A striking consensus emerged during the conference. In Chapter 12, Evangelos Calamitsis pulls together the major conference themes. He stresses that NEPAD has attracted worldwide interest and enthusiasm because of its new vision for a better future and its focus on a new partnership between Africa and the international community. He emphasizes that the discussions have shown that African countries and institutions need to redouble their efforts in order to achieve NEPAD’s goals of poverty reduction and sustainable development. In the context of nationally owned development strategies, it remains essential to consolidate sound macroeconomic conditions and strengthen competitiveness, to promote trade and regional economic integration, to foster private investment, to improve health and education, to expand infrastructure facilities and boost rural development, and to enhance capacity building and institutional reforms. Calamitsis observes that the implementation of NEPAD’s strategic framework will depend largely on the resolve of individual countries and the steps they take. Every African country will have to design its own development blueprint, consistent with NEPAD’s goals. In light of individual country circumstances, this will involve setting more-specific quantitative objectives, improving governance, pursuing requisite macroeconomic policies and structural reforms, strengthening institutional capacity for effective program implementation and integration into the world economy, and transforming partnerships with donors through mutual commitments and accountability. NEPAD provides a unique opportunity for African countries to succeed by taking full control of the development agenda, working more closely together, and cooperating more effectively with the international community.

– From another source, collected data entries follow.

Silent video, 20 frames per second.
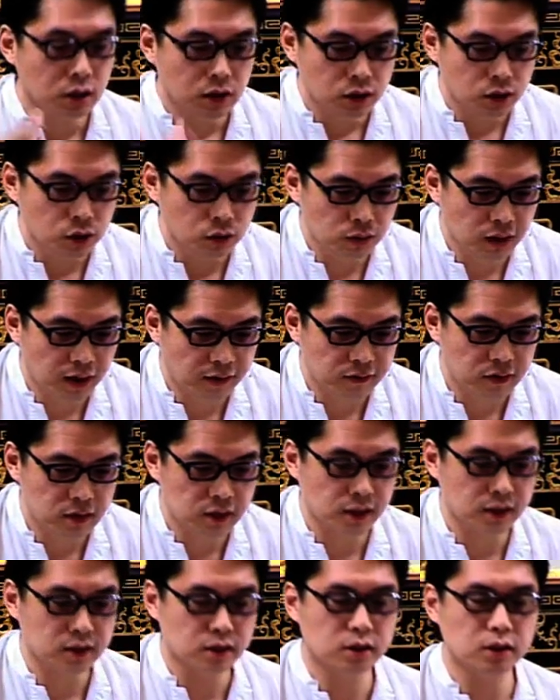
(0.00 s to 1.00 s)
you have to
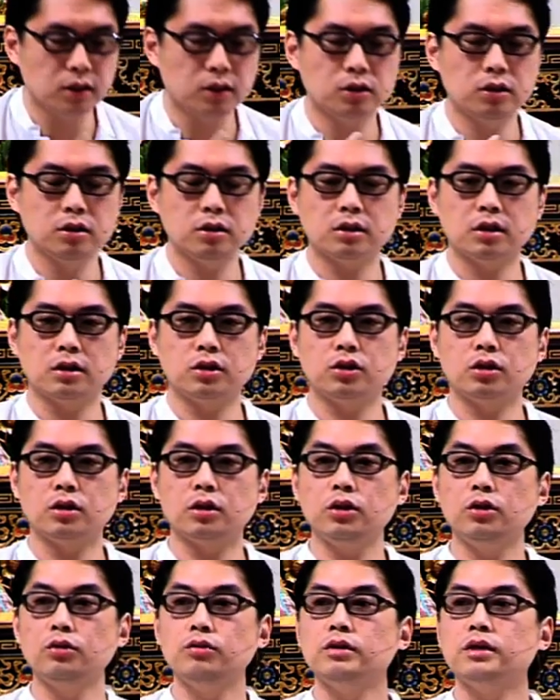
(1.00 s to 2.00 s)
take the teachings and
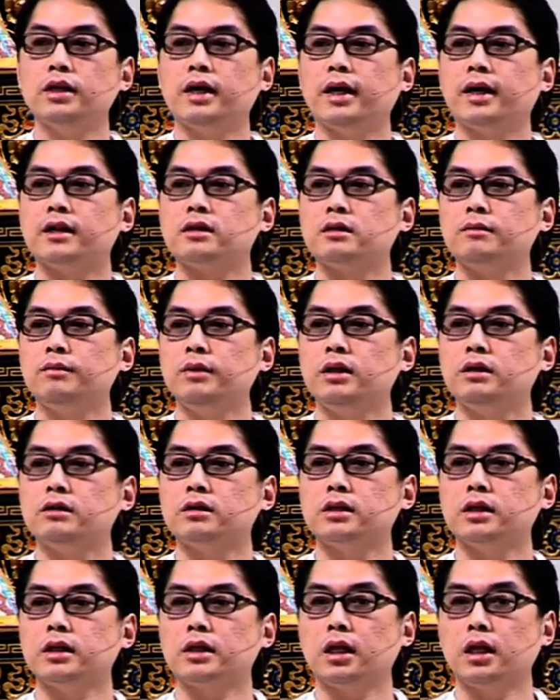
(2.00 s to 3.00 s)
use that as a meter
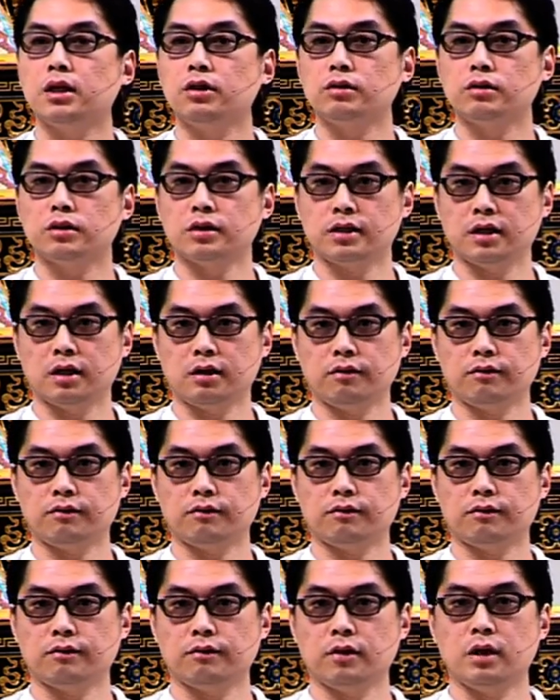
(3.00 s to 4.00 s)
stick in yourself.
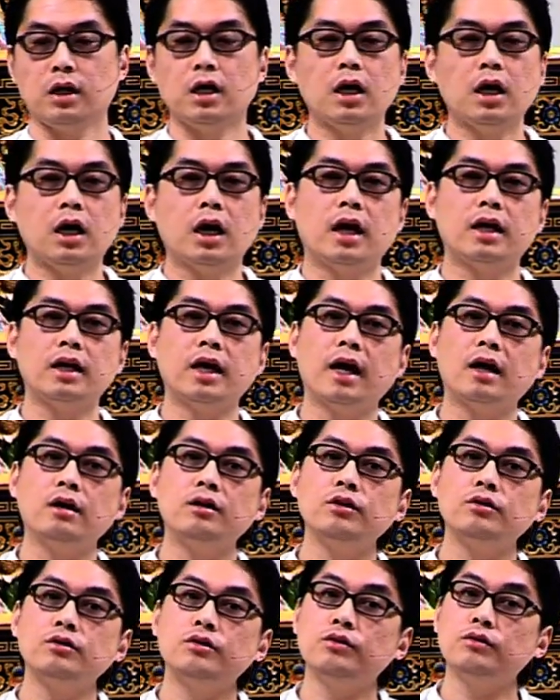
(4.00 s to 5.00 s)
And how do
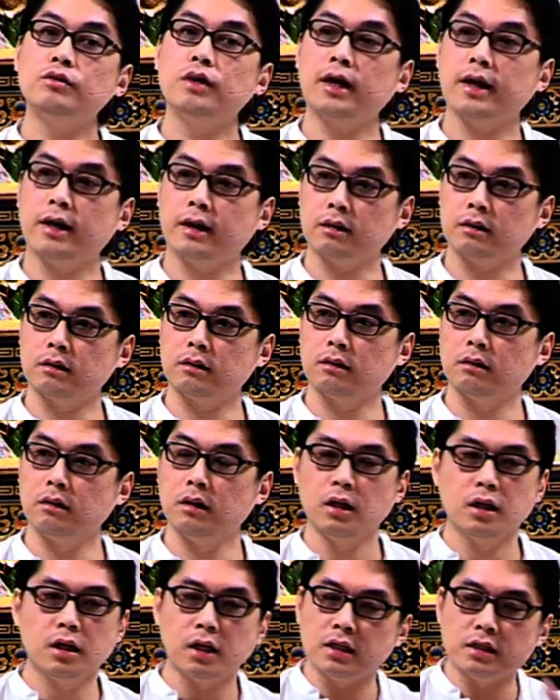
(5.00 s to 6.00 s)
you do that?
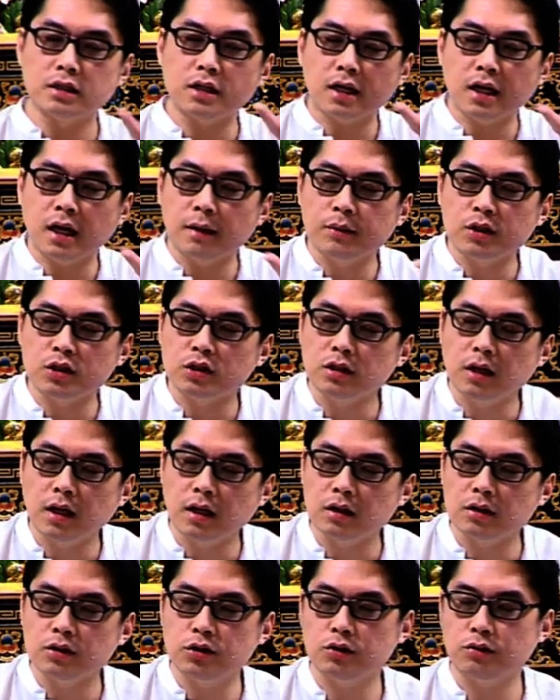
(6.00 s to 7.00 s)
It's not how much
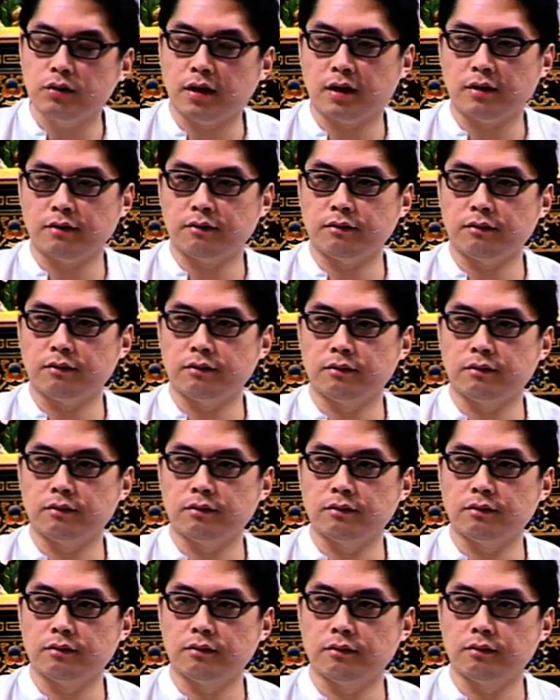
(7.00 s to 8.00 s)
knowledge you have.
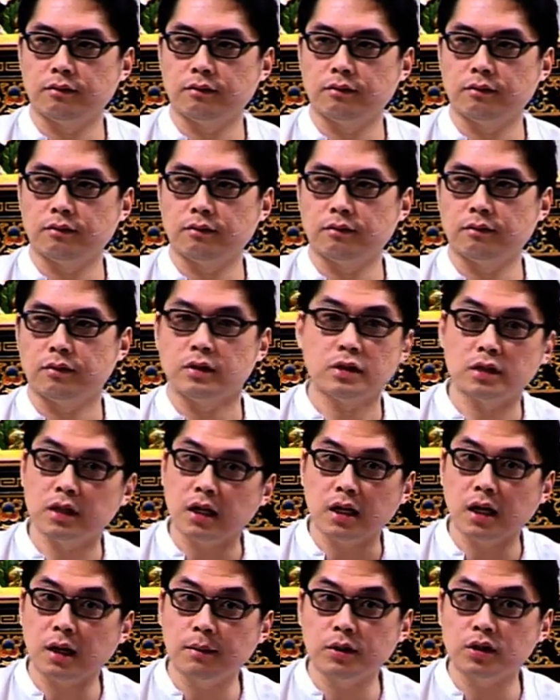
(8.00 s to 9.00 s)
It's
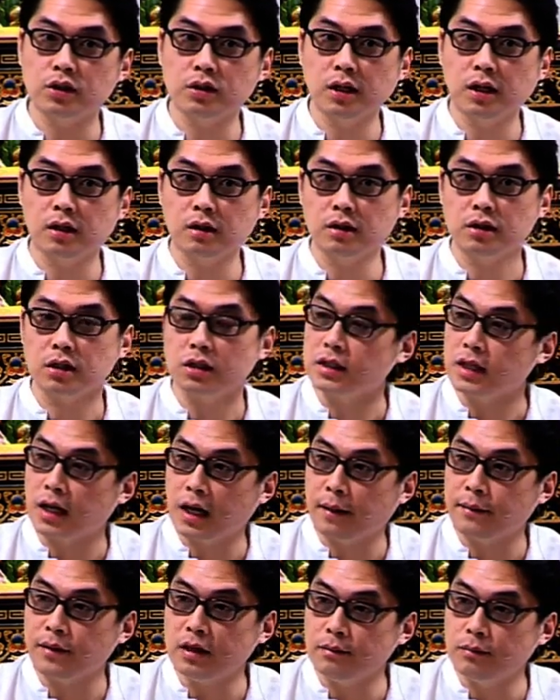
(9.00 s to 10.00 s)
not how much knowledge. It's not
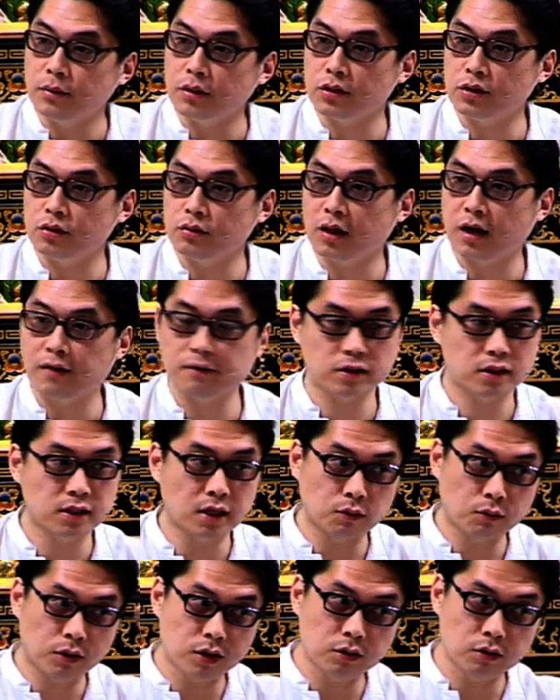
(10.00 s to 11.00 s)
how many books you have. It's
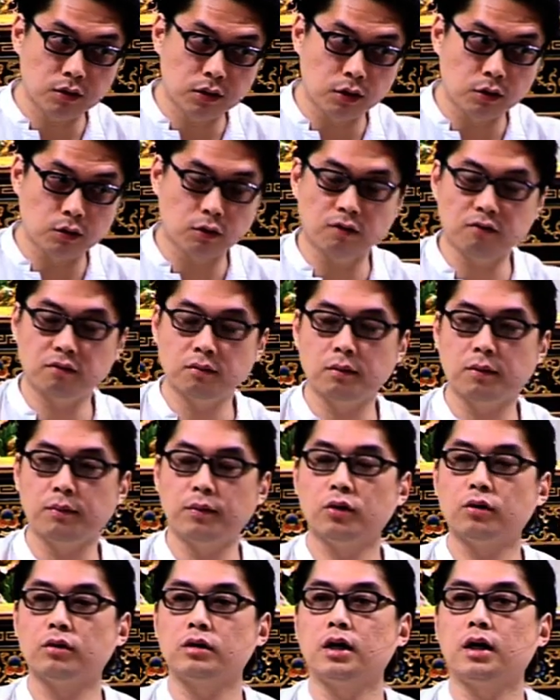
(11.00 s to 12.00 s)
not whether you can quote from a
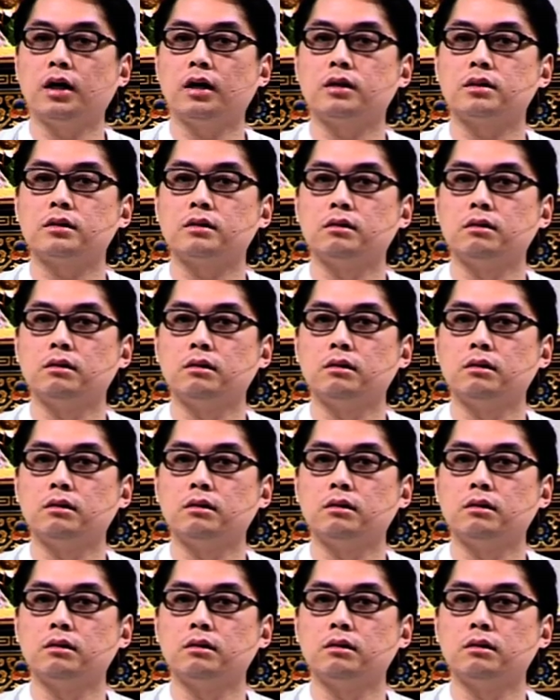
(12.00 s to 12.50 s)
book or not.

Since the high-level seminar in late 2002, several steps have been taken to further NEPAD. The organizational structure has been refined and linkages with international partners have been established. Many workshops, meetings, and conferences have been held on NEPAD issues. Progress has been made in identifying priority areas, including in infrastructure and agriculture. Significant progress has also been made in setting up the APRM. In 2003, the APR Panel of Eminent Persons was established to provide oversight to, assist, and help organize the APR process. In February 2004, the APR Forum—the highest decision-making body of the APRM, consisting of participating heads of state and governments—held its first summit meeting, and the first reviews are about to start. Despite important progress, however, experience also shows that setting up an appropriate structure and getting commitment from all countries takes time. As for the APR Forum, only 16 countries had subscribed to the voluntary peer review process.

At the current rate of progress, the Millennium Development Goals are unlikely to be met by 2015, a reality already acknowledged in NEPAD’s 2003 progress report. As highlighted in this chapter, many of the challenges that clearly face NEPAD were discussed during the high-level seminar, including the involvement of regional bodies in the implementation of NEPAD, public support and awareness, and continued assistance from the international community based on demonstrated results. We hope that this book will offer useful insights into this process and help to focus on big policy issues, in particular those that fall within the core areas of the IMF mandate.

The papers in this book underscore the complexities of NEPAD’s goals. The analyses show that the objectives of the partnership are ambitious—as they should be. Achieving these objectives will require unprecedented efforts. The discussions make clear that NEPAD provides a framework within which each African country will set its own development strategy with a comprehensive program of action that best suits its specific circumstances. The importance of coordinating actions at the regional level is also emphasized, and strong international support will be needed, particularly in the areas of aid, trade, and debt relief. However, such support will not be forthcoming—or it will be much less than needed—if African countries do not deliver on the major commitments embodied in NEPAD’s strategic framework. The chapters in this book are an attempt to help deepen this understanding.